→ Task item: In the data below, begin at the line with "Frames from a" and stop after the line with "[0:00.00-0:18.70]"; output those lines exactly and no pictures.

→ Exercise inputs:

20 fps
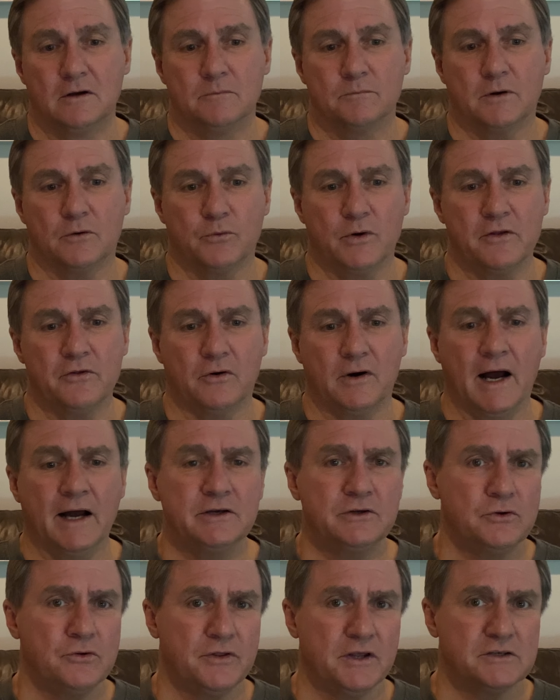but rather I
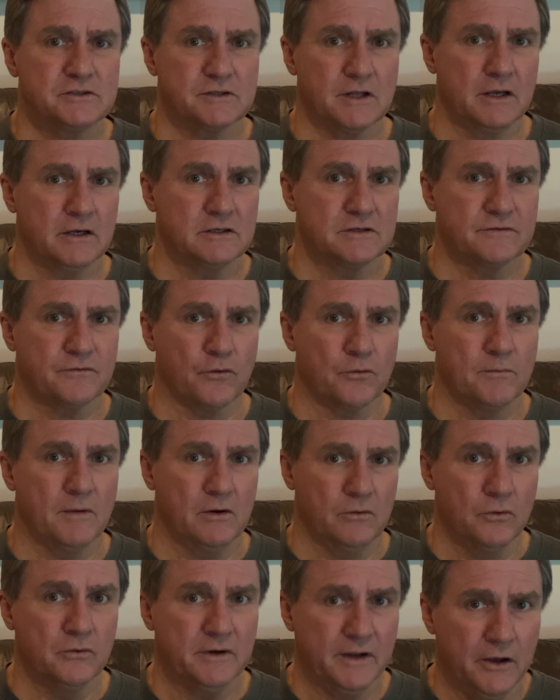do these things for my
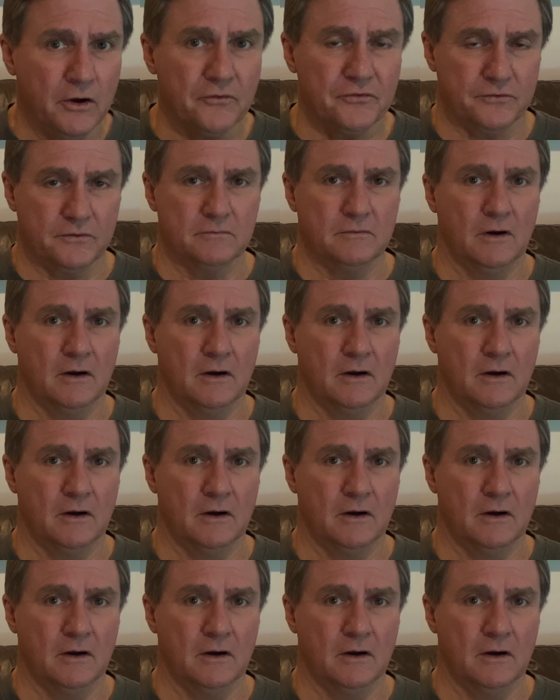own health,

--

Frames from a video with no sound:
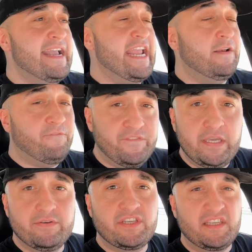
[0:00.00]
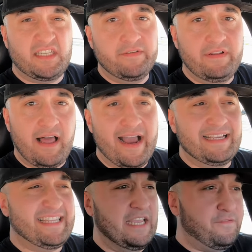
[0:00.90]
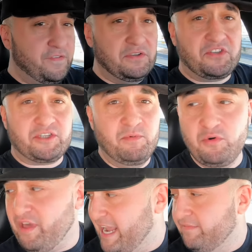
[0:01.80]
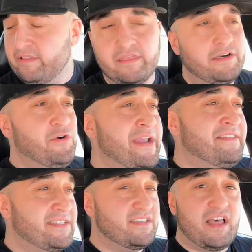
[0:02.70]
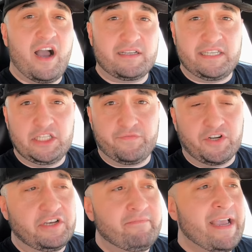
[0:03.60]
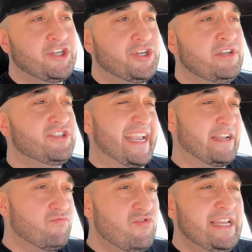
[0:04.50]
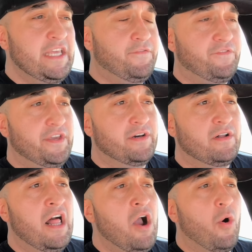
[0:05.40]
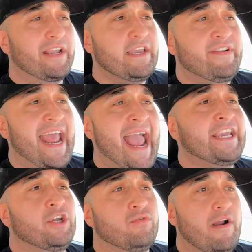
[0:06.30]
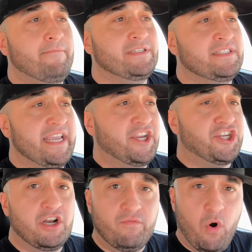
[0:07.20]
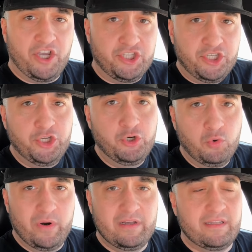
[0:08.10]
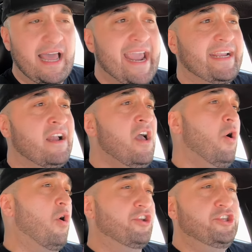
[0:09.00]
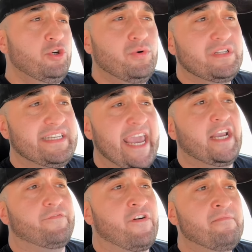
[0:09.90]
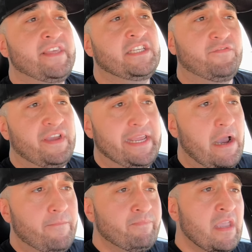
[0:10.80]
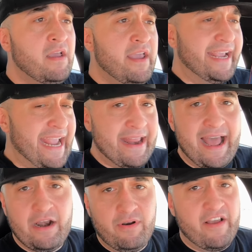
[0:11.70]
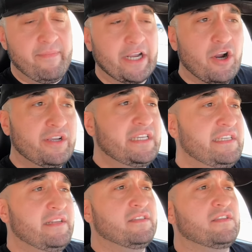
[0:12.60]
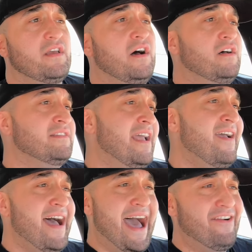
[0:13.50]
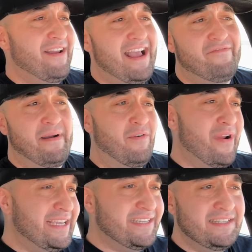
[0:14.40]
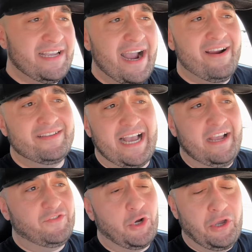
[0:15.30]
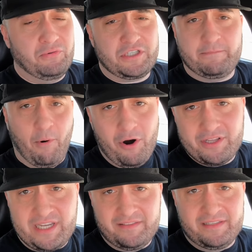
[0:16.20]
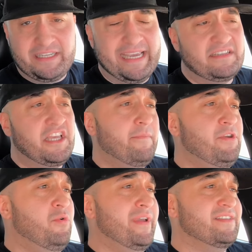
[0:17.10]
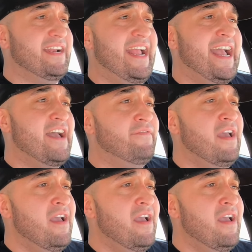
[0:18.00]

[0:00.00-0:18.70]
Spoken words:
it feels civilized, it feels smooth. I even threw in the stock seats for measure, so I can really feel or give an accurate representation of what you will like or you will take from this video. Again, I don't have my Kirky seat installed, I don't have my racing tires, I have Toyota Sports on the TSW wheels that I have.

→ Reply:
Frames from a video with no sound:
[0:00.00]
[0:00.90]
[0:01.80]
[0:02.70]
[0:03.60]
[0:04.50]
[0:05.40]
[0:06.30]
[0:07.20]
[0:08.10]
[0:09.00]
[0:09.90]
[0:10.80]
[0:11.70]
[0:12.60]
[0:13.50]
[0:14.40]
[0:15.30]
[0:16.20]
[0:17.10]
[0:18.00]

[0:00.00-0:18.70]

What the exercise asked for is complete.